### Directions for this task
Copy the listing exactly, please, and keep every picture out of it.
────────────────────────────────────────
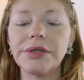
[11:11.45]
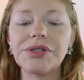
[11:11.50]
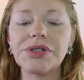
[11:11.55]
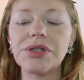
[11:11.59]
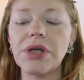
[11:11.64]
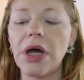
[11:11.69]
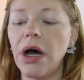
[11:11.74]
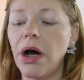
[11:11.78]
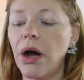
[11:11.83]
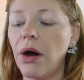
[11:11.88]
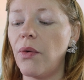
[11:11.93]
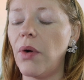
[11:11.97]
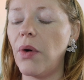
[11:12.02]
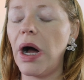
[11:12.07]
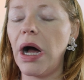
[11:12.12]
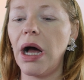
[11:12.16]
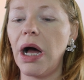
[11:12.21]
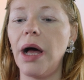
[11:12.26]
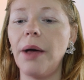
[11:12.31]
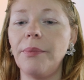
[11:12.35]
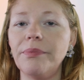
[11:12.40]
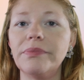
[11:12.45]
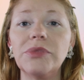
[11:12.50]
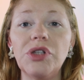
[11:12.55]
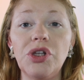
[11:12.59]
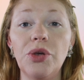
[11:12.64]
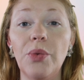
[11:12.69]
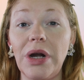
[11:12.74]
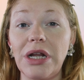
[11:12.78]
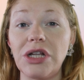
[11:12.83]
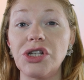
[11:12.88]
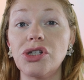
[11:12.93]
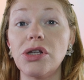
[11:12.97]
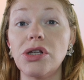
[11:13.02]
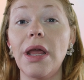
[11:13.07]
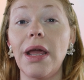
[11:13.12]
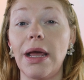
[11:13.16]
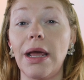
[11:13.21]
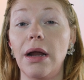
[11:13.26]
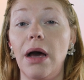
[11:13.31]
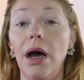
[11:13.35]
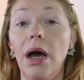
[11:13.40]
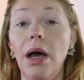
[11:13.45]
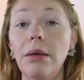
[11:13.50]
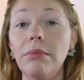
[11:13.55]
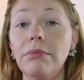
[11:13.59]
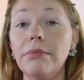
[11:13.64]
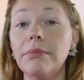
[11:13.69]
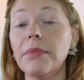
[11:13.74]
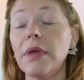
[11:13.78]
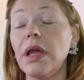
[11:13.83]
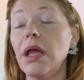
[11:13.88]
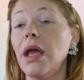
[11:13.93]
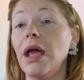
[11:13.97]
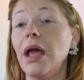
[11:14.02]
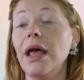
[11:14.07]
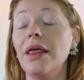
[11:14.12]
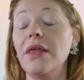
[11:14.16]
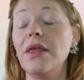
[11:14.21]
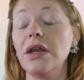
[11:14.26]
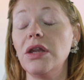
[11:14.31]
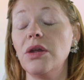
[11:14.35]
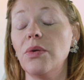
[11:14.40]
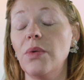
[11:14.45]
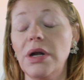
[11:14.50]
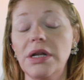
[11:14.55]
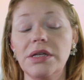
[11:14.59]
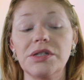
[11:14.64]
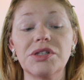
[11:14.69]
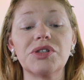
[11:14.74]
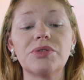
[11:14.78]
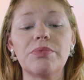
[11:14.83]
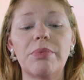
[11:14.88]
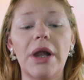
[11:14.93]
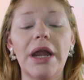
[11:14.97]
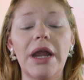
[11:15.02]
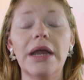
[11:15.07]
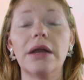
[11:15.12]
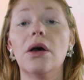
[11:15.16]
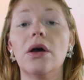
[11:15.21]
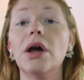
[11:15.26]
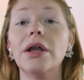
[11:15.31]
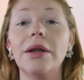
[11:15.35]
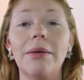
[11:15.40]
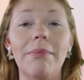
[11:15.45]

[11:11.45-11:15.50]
So you want to shake it up, and then you want to spray it on.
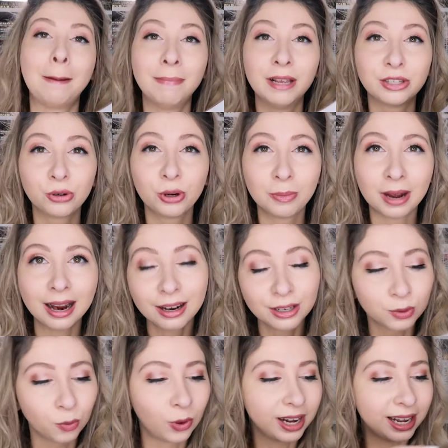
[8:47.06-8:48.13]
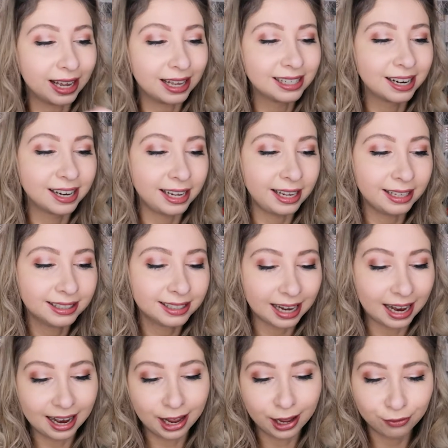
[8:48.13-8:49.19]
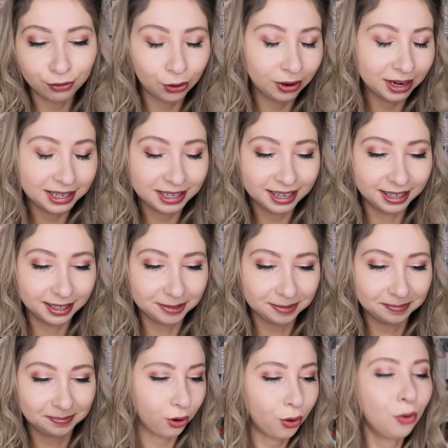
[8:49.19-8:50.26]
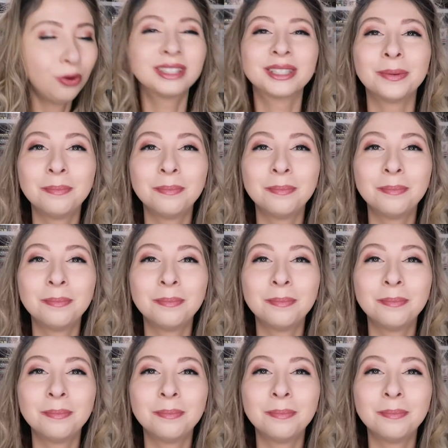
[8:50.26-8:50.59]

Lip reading: mystery box. What it contains, I have no idea. Oh, it's a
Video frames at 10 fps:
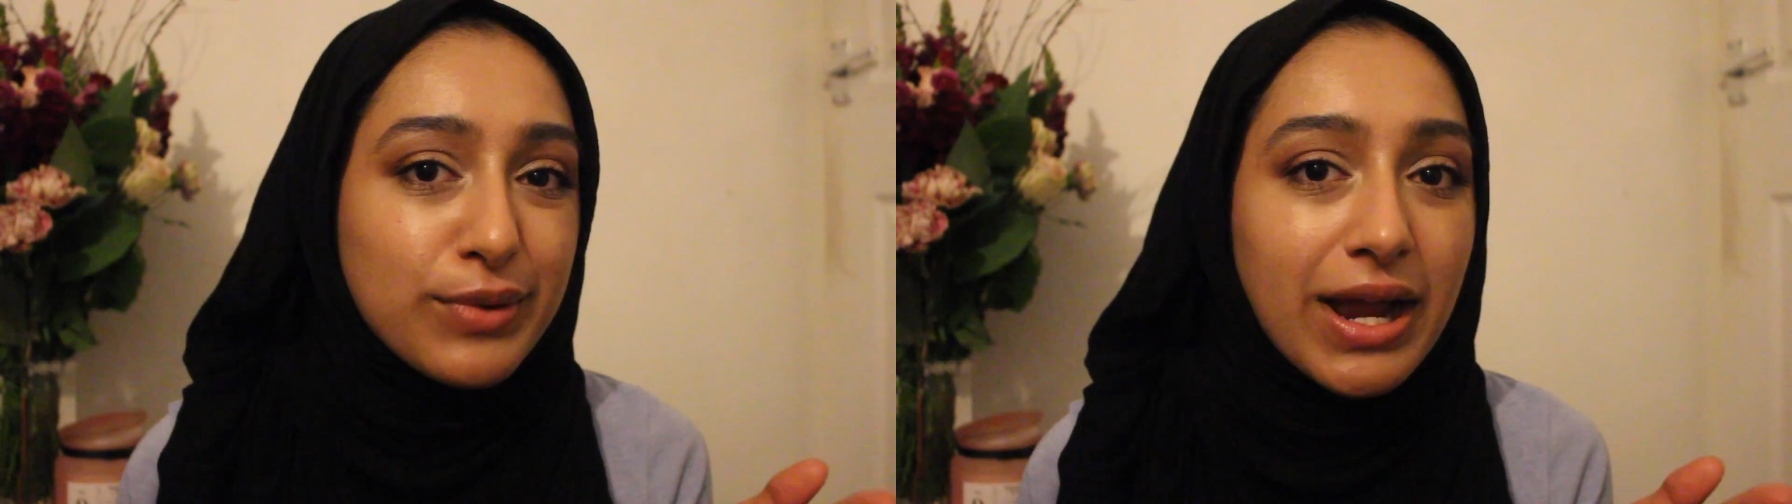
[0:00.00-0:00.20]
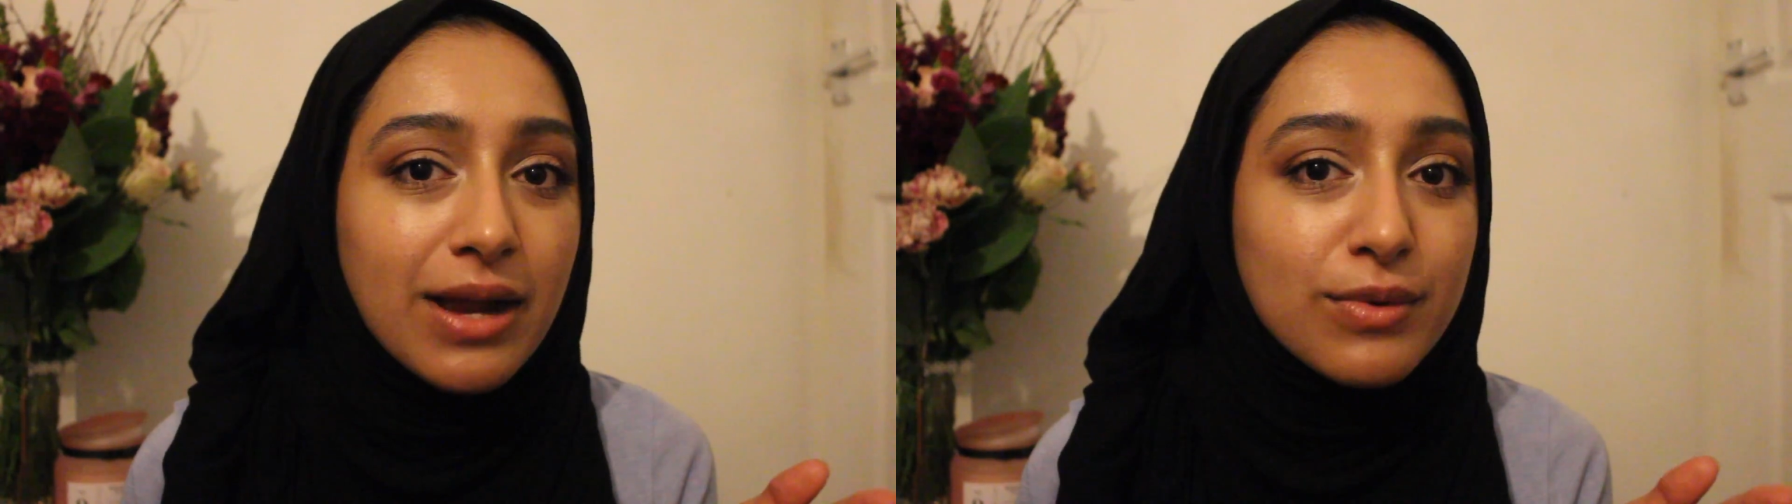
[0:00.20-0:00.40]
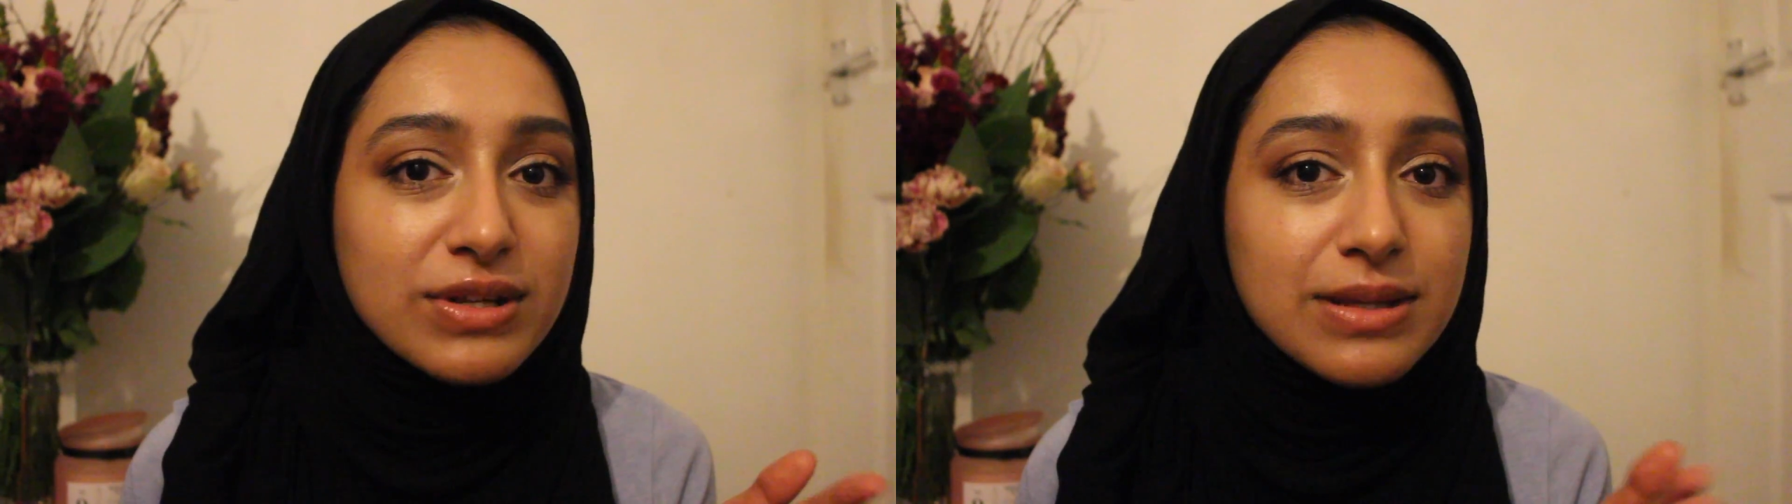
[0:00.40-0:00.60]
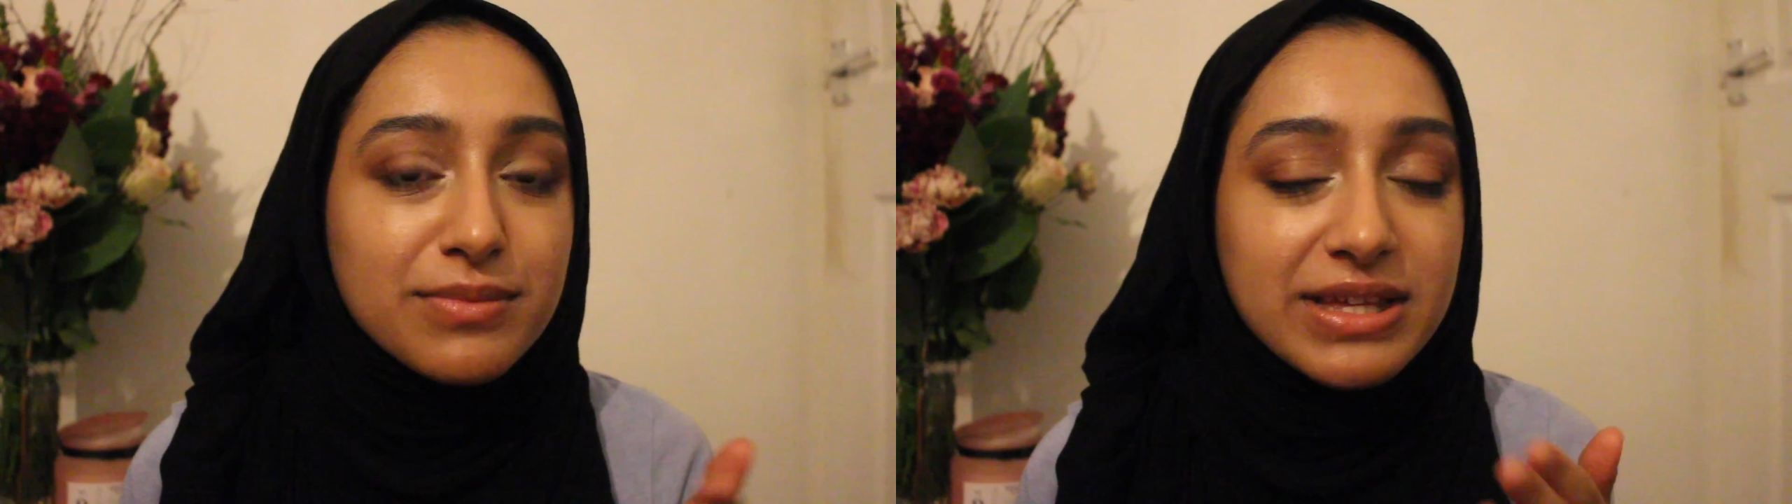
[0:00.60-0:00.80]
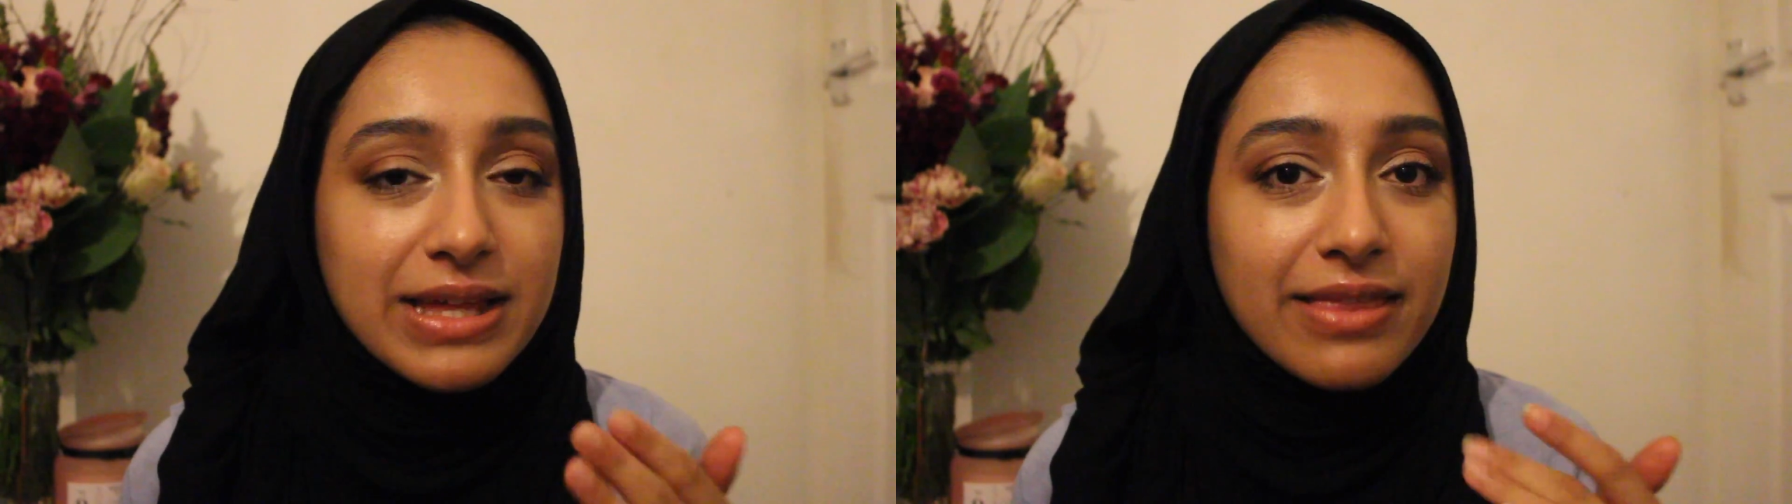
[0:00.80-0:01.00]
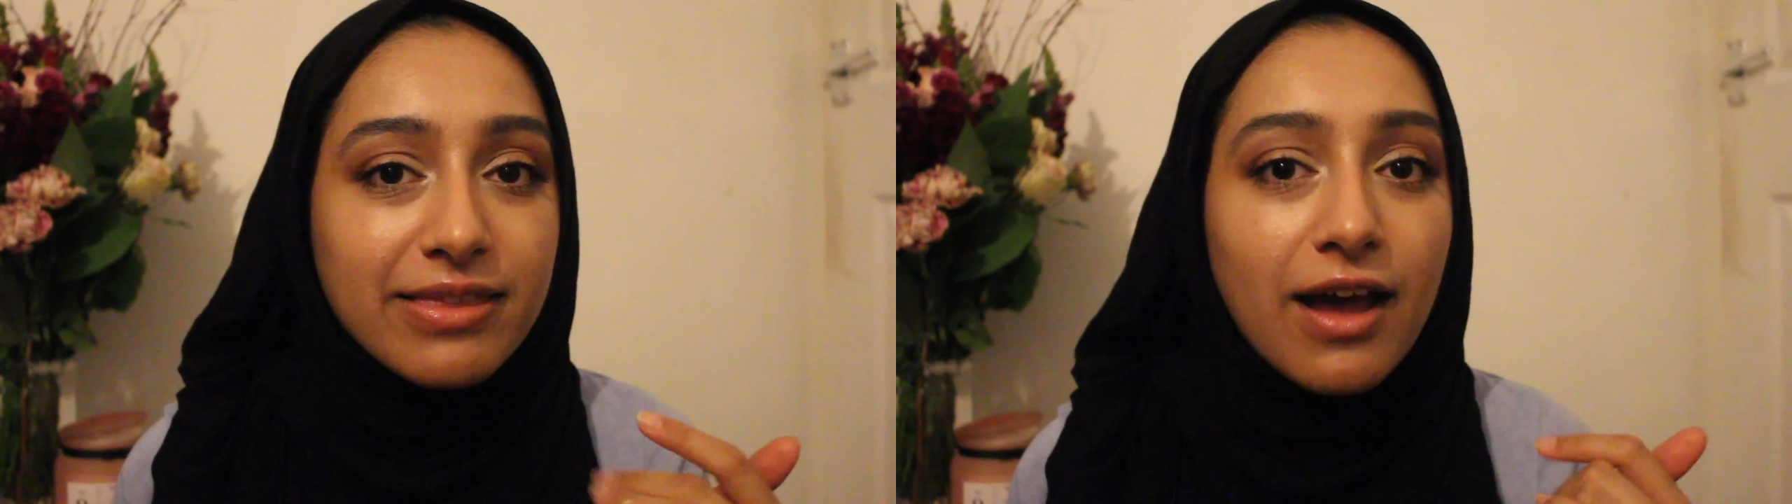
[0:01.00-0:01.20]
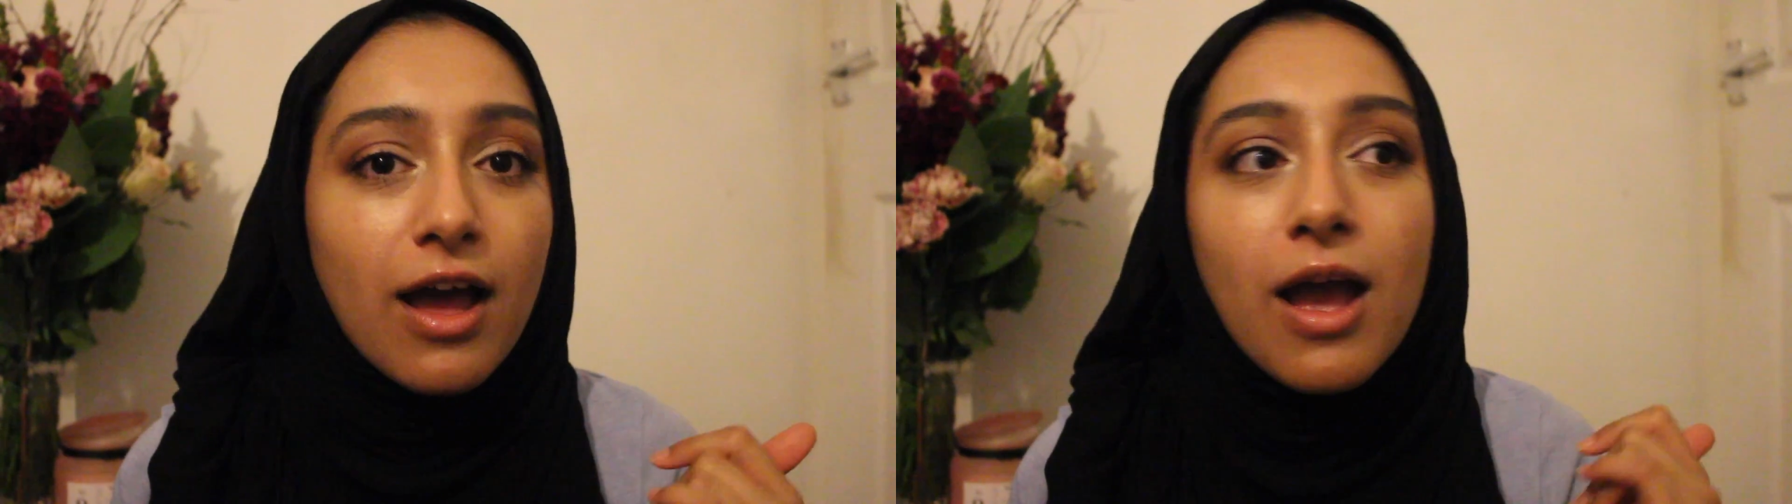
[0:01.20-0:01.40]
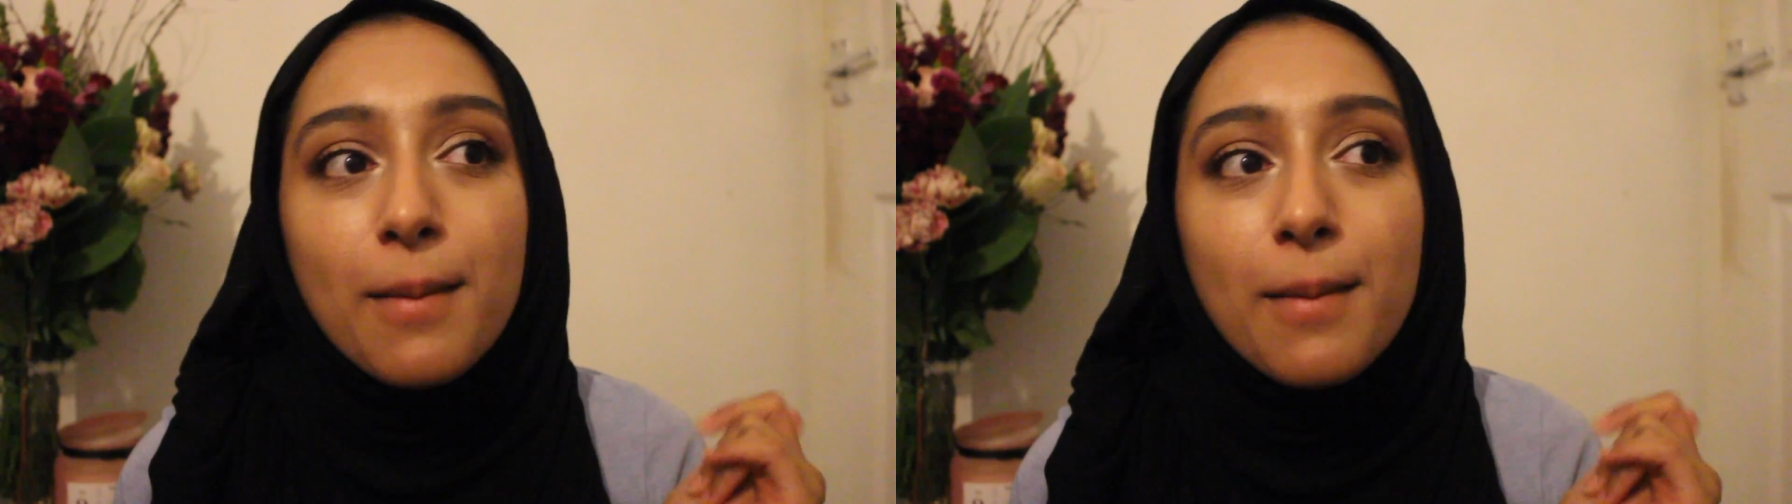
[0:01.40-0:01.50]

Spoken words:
primer or something like that.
────────────────────────────────────────
### Task solution
[11:11.45]
[11:11.50]
[11:11.55]
[11:11.59]
[11:11.64]
[11:11.69]
[11:11.74]
[11:11.78]
[11:11.83]
[11:11.88]
[11:11.93]
[11:11.97]
[11:12.02]
[11:12.07]
[11:12.12]
[11:12.16]
[11:12.21]
[11:12.26]
[11:12.31]
[11:12.35]
[11:12.40]
[11:12.45]
[11:12.50]
[11:12.55]
[11:12.59]
[11:12.64]
[11:12.69]
[11:12.74]
[11:12.78]
[11:12.83]
[11:12.88]
[11:12.93]
[11:12.97]
[11:13.02]
[11:13.07]
[11:13.12]
[11:13.16]
[11:13.21]
[11:13.26]
[11:13.31]
[11:13.35]
[11:13.40]
[11:13.45]
[11:13.50]
[11:13.55]
[11:13.59]
[11:13.64]
[11:13.69]
[11:13.74]
[11:13.78]
[11:13.83]
[11:13.88]
[11:13.93]
[11:13.97]
[11:14.02]
[11:14.07]
[11:14.12]
[11:14.16]
[11:14.21]
[11:14.26]
[11:14.31]
[11:14.35]
[11:14.40]
[11:14.45]
[11:14.50]
[11:14.55]
[11:14.59]
[11:14.64]
[11:14.69]
[11:14.74]
[11:14.78]
[11:14.83]
[11:14.88]
[11:14.93]
[11:14.97]
[11:15.02]
[11:15.07]
[11:15.12]
[11:15.16]
[11:15.21]
[11:15.26]
[11:15.31]
[11:15.35]
[11:15.40]
[11:15.45]

[11:11.45-11:15.50]
So you want to shake it up, and then you want to spray it on.
[8:47.06-8:48.13]
[8:48.13-8:49.19]
[8:49.19-8:50.26]
[8:50.26-8:50.59]

Lip reading: mystery box. What it contains, I have no idea. Oh, it's a
Video frames at 10 fps:
[0:00.00-0:00.20]
[0:00.20-0:00.40]
[0:00.40-0:00.60]
[0:00.60-0:00.80]
[0:00.80-0:01.00]
[0:01.00-0:01.20]
[0:01.20-0:01.40]
[0:01.40-0:01.50]

Spoken words:
primer or something like that.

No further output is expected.